Task brief: With nothing omitted, transcribe the entries exactly as written.

== Supplied material

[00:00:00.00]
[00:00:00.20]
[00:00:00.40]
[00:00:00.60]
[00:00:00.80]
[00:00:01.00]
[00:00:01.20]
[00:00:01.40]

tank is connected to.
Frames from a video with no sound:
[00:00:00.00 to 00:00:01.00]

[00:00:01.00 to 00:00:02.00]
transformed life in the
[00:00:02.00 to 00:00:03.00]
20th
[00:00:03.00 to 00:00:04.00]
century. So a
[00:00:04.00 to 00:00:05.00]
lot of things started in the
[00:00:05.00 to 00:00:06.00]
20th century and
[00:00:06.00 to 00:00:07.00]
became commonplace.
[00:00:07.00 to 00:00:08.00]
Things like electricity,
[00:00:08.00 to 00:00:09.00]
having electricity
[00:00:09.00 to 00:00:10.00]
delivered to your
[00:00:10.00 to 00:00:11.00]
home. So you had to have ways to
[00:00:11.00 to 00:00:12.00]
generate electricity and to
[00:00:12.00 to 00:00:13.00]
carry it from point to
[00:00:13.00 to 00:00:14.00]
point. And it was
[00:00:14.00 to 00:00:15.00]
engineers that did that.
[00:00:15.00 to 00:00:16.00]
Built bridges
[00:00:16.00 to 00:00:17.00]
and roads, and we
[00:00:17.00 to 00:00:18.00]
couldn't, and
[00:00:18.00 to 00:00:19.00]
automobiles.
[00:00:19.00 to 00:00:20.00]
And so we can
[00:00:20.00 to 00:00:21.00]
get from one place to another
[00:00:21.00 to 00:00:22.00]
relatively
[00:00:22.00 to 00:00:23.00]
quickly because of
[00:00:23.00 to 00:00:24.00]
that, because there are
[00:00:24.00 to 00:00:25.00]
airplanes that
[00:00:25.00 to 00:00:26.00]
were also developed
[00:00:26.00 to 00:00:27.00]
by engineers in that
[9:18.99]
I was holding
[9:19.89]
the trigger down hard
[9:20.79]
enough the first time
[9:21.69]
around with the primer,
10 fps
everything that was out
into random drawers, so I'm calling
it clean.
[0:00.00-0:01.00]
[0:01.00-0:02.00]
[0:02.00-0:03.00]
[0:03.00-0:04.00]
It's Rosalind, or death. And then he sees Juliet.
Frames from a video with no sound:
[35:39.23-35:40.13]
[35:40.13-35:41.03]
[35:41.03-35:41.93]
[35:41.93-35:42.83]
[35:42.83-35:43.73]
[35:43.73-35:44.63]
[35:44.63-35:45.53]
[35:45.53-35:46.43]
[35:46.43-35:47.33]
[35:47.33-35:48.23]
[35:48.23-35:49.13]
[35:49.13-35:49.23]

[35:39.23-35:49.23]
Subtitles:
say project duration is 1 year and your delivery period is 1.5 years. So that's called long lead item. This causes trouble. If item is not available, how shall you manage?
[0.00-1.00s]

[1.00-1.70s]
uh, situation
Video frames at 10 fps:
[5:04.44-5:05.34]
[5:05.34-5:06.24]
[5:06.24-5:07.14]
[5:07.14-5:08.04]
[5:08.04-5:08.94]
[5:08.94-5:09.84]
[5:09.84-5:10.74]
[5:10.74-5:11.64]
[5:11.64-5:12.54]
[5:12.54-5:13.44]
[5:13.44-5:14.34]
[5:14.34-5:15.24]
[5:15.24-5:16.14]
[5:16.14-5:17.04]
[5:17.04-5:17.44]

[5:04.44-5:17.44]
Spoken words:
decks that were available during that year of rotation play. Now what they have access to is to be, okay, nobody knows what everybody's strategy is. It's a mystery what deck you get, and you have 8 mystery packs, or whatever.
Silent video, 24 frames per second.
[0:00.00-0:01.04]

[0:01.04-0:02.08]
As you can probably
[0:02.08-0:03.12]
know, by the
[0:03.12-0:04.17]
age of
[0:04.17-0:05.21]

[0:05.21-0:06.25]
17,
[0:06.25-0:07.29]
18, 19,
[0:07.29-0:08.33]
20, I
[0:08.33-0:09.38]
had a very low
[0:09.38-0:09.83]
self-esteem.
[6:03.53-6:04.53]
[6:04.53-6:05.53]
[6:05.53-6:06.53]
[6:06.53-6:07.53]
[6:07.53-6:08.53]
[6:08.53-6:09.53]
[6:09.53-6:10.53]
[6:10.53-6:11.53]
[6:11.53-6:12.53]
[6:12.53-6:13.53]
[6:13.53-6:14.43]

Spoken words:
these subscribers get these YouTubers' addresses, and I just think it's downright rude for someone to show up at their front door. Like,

====

Answer box:
[00:00:00.00]
[00:00:00.20]
[00:00:00.40]
[00:00:00.60]
[00:00:00.80]
[00:00:01.00]
[00:00:01.20]
[00:00:01.40]

tank is connected to.
Frames from a video with no sound:
[00:00:00.00 to 00:00:01.00]

[00:00:01.00 to 00:00:02.00]
transformed life in the
[00:00:02.00 to 00:00:03.00]
20th
[00:00:03.00 to 00:00:04.00]
century. So a
[00:00:04.00 to 00:00:05.00]
lot of things started in the
[00:00:05.00 to 00:00:06.00]
20th century and
[00:00:06.00 to 00:00:07.00]
became commonplace.
[00:00:07.00 to 00:00:08.00]
Things like electricity,
[00:00:08.00 to 00:00:09.00]
having electricity
[00:00:09.00 to 00:00:10.00]
delivered to your
[00:00:10.00 to 00:00:11.00]
home. So you had to have ways to
[00:00:11.00 to 00:00:12.00]
generate electricity and to
[00:00:12.00 to 00:00:13.00]
carry it from point to
[00:00:13.00 to 00:00:14.00]
point. And it was
[00:00:14.00 to 00:00:15.00]
engineers that did that.
[00:00:15.00 to 00:00:16.00]
Built bridges
[00:00:16.00 to 00:00:17.00]
and roads, and we
[00:00:17.00 to 00:00:18.00]
couldn't, and
[00:00:18.00 to 00:00:19.00]
automobiles.
[00:00:19.00 to 00:00:20.00]
And so we can
[00:00:20.00 to 00:00:21.00]
get from one place to another
[00:00:21.00 to 00:00:22.00]
relatively
[00:00:22.00 to 00:00:23.00]
quickly because of
[00:00:23.00 to 00:00:24.00]
that, because there are
[00:00:24.00 to 00:00:25.00]
airplanes that
[00:00:25.00 to 00:00:26.00]
were also developed
[00:00:26.00 to 00:00:27.00]
by engineers in that
[9:18.99]
I was holding
[9:19.89]
the trigger down hard
[9:20.79]
enough the first time
[9:21.69]
around with the primer,
10 fps
everything that was out
into random drawers, so I'm calling
it clean.
[0:00.00-0:01.00]
[0:01.00-0:02.00]
[0:02.00-0:03.00]
[0:03.00-0:04.00]
It's Rosalind, or death. And then he sees Juliet.
Frames from a video with no sound:
[35:39.23-35:40.13]
[35:40.13-35:41.03]
[35:41.03-35:41.93]
[35:41.93-35:42.83]
[35:42.83-35:43.73]
[35:43.73-35:44.63]
[35:44.63-35:45.53]
[35:45.53-35:46.43]
[35:46.43-35:47.33]
[35:47.33-35:48.23]
[35:48.23-35:49.13]
[35:49.13-35:49.23]

[35:39.23-35:49.23]
Subtitles:
say project duration is 1 year and your delivery period is 1.5 years. So that's called long lead item. This causes trouble. If item is not available, how shall you manage?
[0.00-1.00s]

[1.00-1.70s]
uh, situation
Video frames at 10 fps:
[5:04.44-5:05.34]
[5:05.34-5:06.24]
[5:06.24-5:07.14]
[5:07.14-5:08.04]
[5:08.04-5:08.94]
[5:08.94-5:09.84]
[5:09.84-5:10.74]
[5:10.74-5:11.64]
[5:11.64-5:12.54]
[5:12.54-5:13.44]
[5:13.44-5:14.34]
[5:14.34-5:15.24]
[5:15.24-5:16.14]
[5:16.14-5:17.04]
[5:17.04-5:17.44]

[5:04.44-5:17.44]
Spoken words:
decks that were available during that year of rotation play. Now what they have access to is to be, okay, nobody knows what everybody's strategy is. It's a mystery what deck you get, and you have 8 mystery packs, or whatever.
Silent video, 24 frames per second.
[0:00.00-0:01.04]

[0:01.04-0:02.08]
As you can probably
[0:02.08-0:03.12]
know, by the
[0:03.12-0:04.17]
age of
[0:04.17-0:05.21]

[0:05.21-0:06.25]
17,
[0:06.25-0:07.29]
18, 19,
[0:07.29-0:08.33]
20, I
[0:08.33-0:09.38]
had a very low
[0:09.38-0:09.83]
self-esteem.
[6:03.53-6:04.53]
[6:04.53-6:05.53]
[6:05.53-6:06.53]
[6:06.53-6:07.53]
[6:07.53-6:08.53]
[6:08.53-6:09.53]
[6:09.53-6:10.53]
[6:10.53-6:11.53]
[6:11.53-6:12.53]
[6:12.53-6:13.53]
[6:13.53-6:14.43]

Spoken words:
these subscribers get these YouTubers' addresses, and I just think it's downright rude for someone to show up at their front door. Like,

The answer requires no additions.